A senior official from the ruling Justice and Development Party (AK Party) said the party’s chair, President Recep Tayyip Erdoğan, would be "reelected again in the first round of elections."
The party’s deputy chair, Erkan Kandemir, was speaking at a district congress of the party in northwestern Türkiye’s Kocaeli on Sunday. The AK Party launched a congress process following the March 31 municipal elections to reshuffle its cadres. Erdoğan said this was the last election he would see in office after that election.
Erdoğan was elected president in 2023 in his first runoff, cementing his place in Turkish politics. He dominated as prime minister and president for more than two decades, a record for any Turkish politician. His tenure will end in 2028.
Kandemir said Erdoğan would be elected again "if Allah willing" in the first-round election and without a runoff. "We will reinforce our unity as the People’s Alliance as well and will retain a majority in Parliament again," Kandemir said, referring to the alliance led by the AK Party and the Nationalist Movement Party (MHP). MHP leader Devlet Bahçeli has also reiterated their adherence to the alliance and expressed his desire to see Erdoğan as president again. In a speech earlier this month, Bahçeli stated that a constitutional amendment should be considered to allow the president to run again in elections set for 2028.
Erdoğan is serving his last term as president unless Parliament calls an early election, according to the Constitution. "Wouldn't it be a natural and right choice to have our president elected once again if terror is eradicated and if a heavy blow is dealt to inflation and Türkiye?" said Bahçeli.
Another Erdoğan term is possible through a constitutional change that can be put to a referendum. It will need the approval of 360 lawmakers in the Parliament, where the AK Party has 265, and MHP has 50 seats.
It is unclear who the AK Party will pick if Erdoğan decides not to run again. He is the favorite candidate even for the main opposition Republican People’s Party (CHP), whose unlucky streak against the AK Party was partly broken when it defeated some AK Party mayors in the March 31 vote.

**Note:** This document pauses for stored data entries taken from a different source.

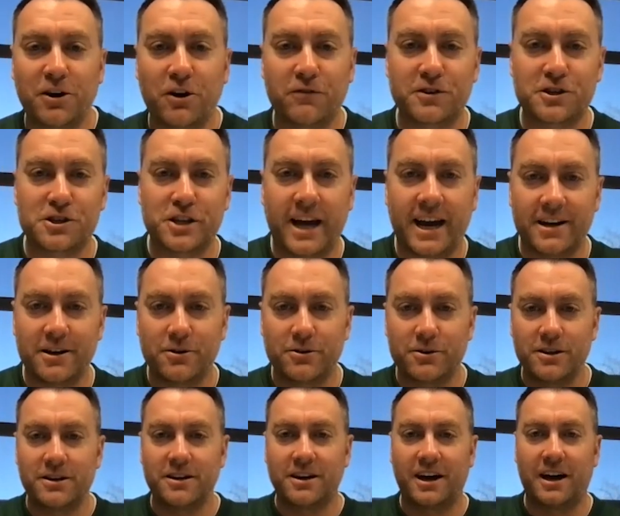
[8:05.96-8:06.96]

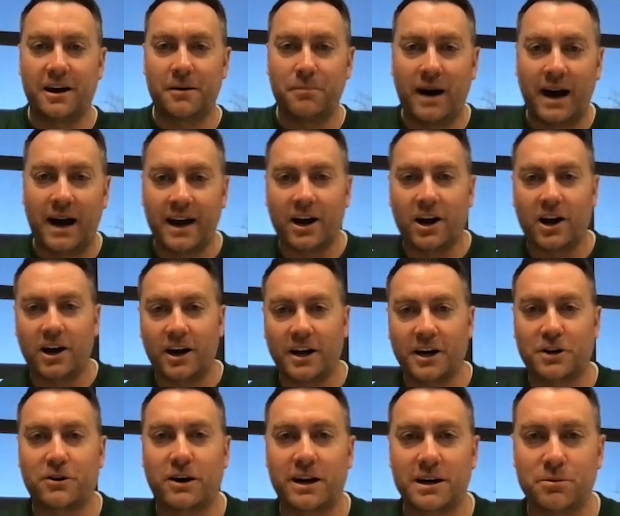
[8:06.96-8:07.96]
overshadowed uh, by our
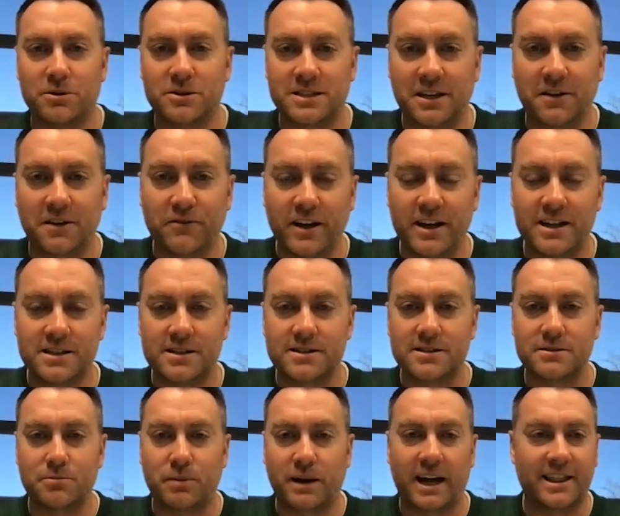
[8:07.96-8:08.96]
incredible
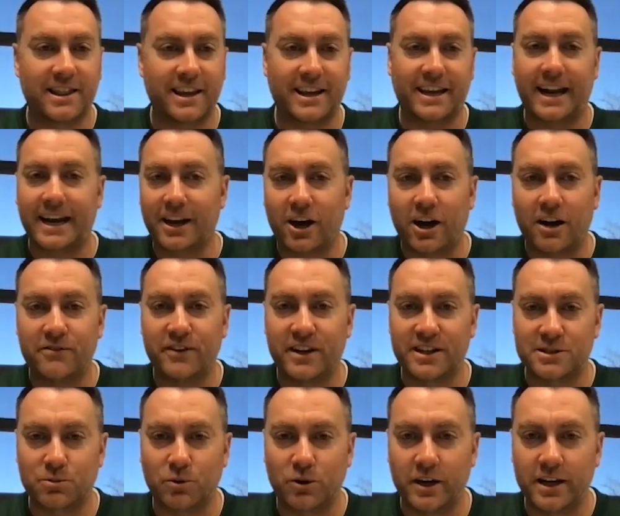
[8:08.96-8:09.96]
defense, but I think any
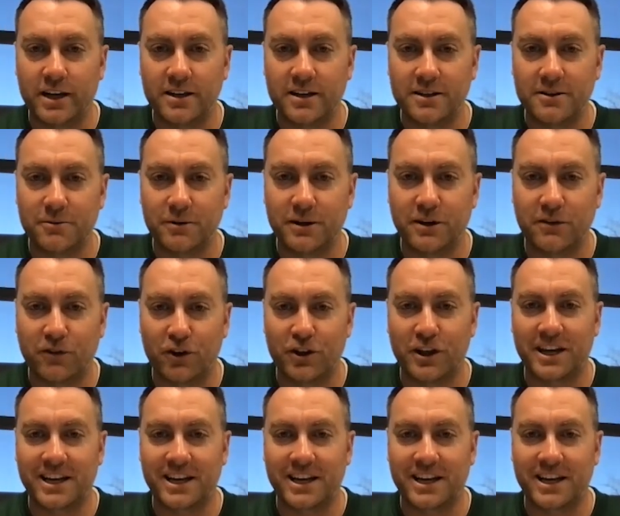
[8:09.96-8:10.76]
offense would when you've only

CHP leader Özgür Özel said it would be "a healthy democratic process" if Erdoğan runs again and they win against him, as he called for an early election in September. He said they would favor the 2026 spring or next November for an early election.
Defeating Erdoğan will undoubtedly turn around the fortunes of the CHP, where Özel’s predecessor Kemal Kılıçdaroğlu lost in the 2023 general election. Özel himself does not consider running against Erdoğan and recently implied that the party's popular mayors, Ekrem Imamoğlu and Mansur Yavaş, could be nominated as presidential candidates in 2028.